= Beginning of Section =

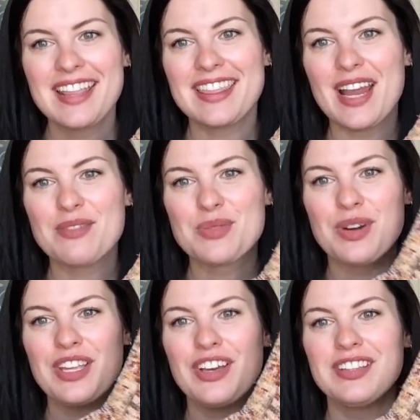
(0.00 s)
that I was
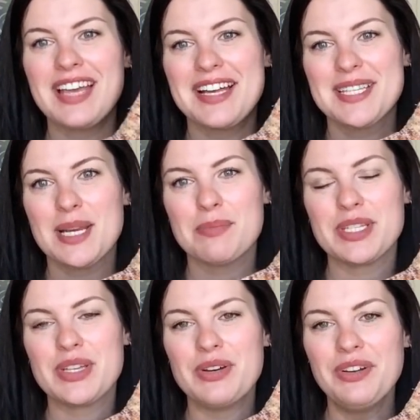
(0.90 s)
working on last
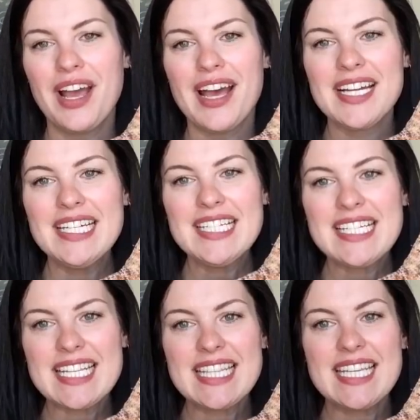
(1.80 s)
episode. I
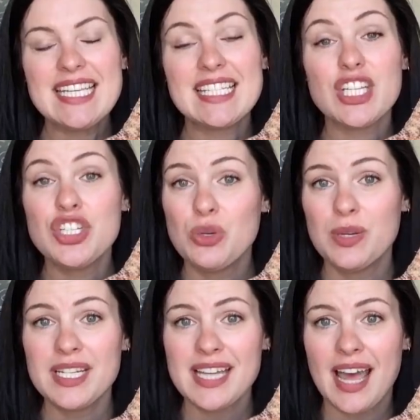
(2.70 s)
did these two
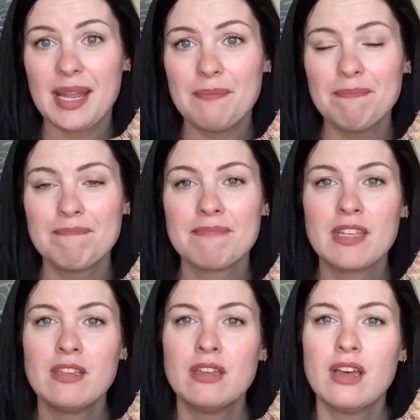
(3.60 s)
at a time
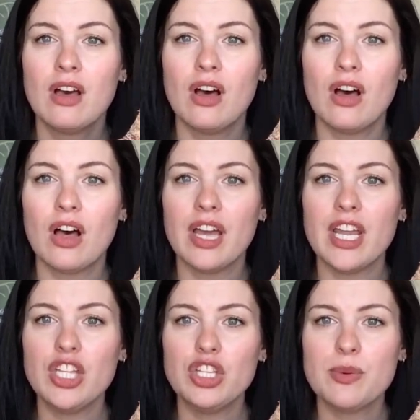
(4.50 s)

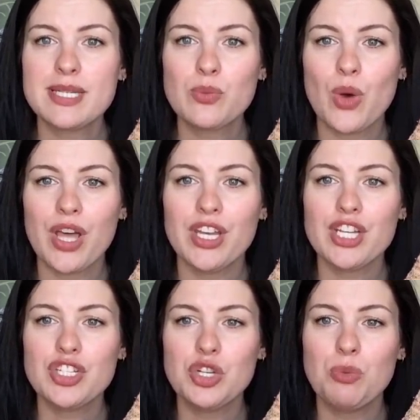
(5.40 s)
on US 1
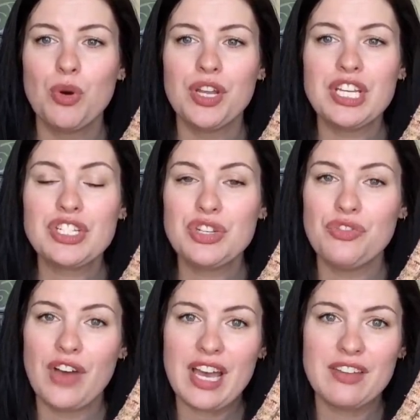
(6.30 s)

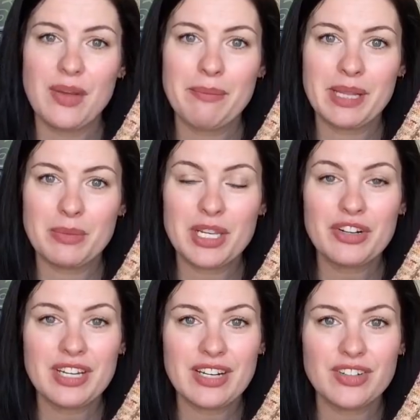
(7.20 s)
2.25
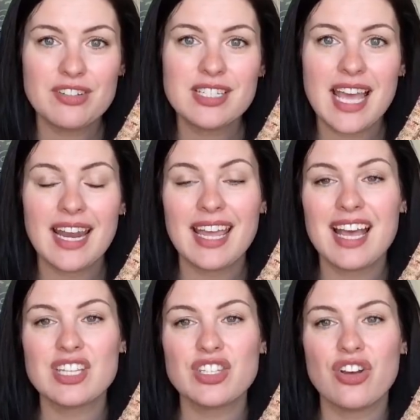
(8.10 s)
millimeter needles and I
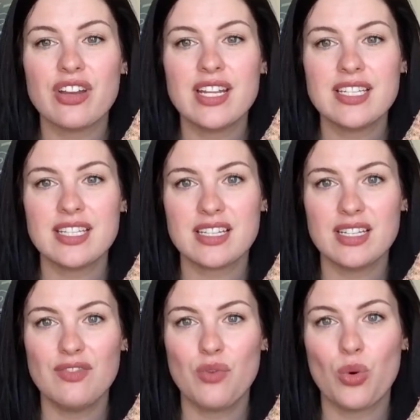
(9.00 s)
cast on
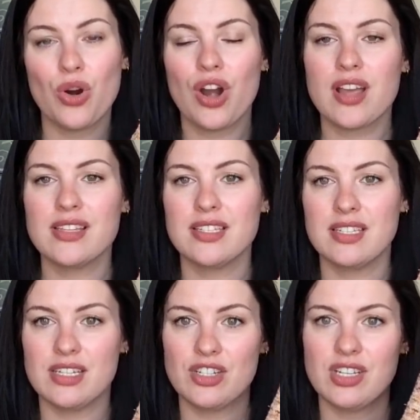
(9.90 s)
64
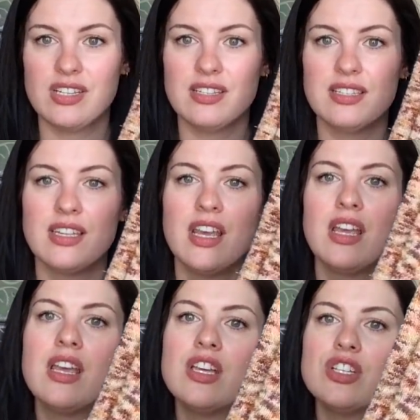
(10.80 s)
stitches.
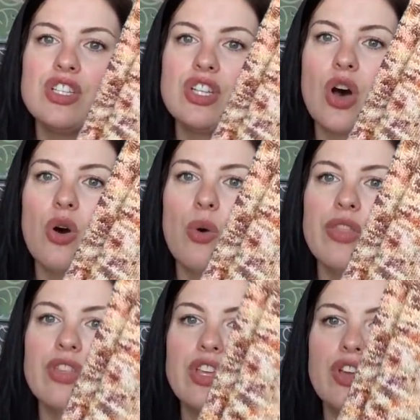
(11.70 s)
So
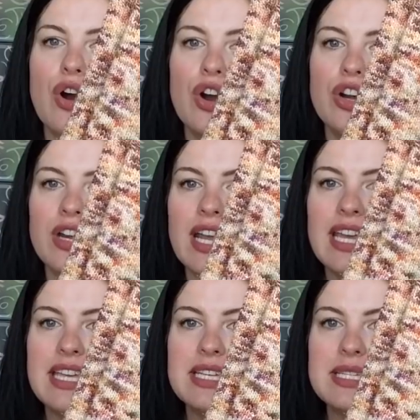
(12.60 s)
the yarn
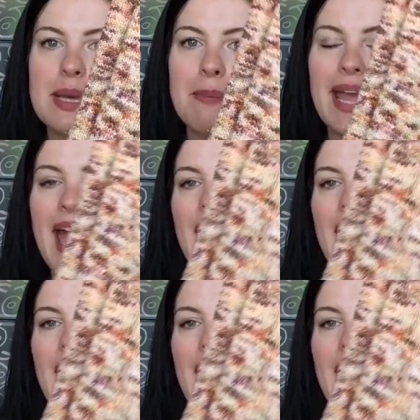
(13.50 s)
is by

= End of Section =

→ THE PROBLEM
Produce a verbatim copy of the listing, leaving out all pictures.

→ WORKED SOLUTION
(0.00 s)
that I was
(0.90 s)
working on last
(1.80 s)
episode. I
(2.70 s)
did these two
(3.60 s)
at a time
(4.50 s)

(5.40 s)
on US 1
(6.30 s)

(7.20 s)
2.25
(8.10 s)
millimeter needles and I
(9.00 s)
cast on
(9.90 s)
64
(10.80 s)
stitches.
(11.70 s)
So
(12.60 s)
the yarn
(13.50 s)
is by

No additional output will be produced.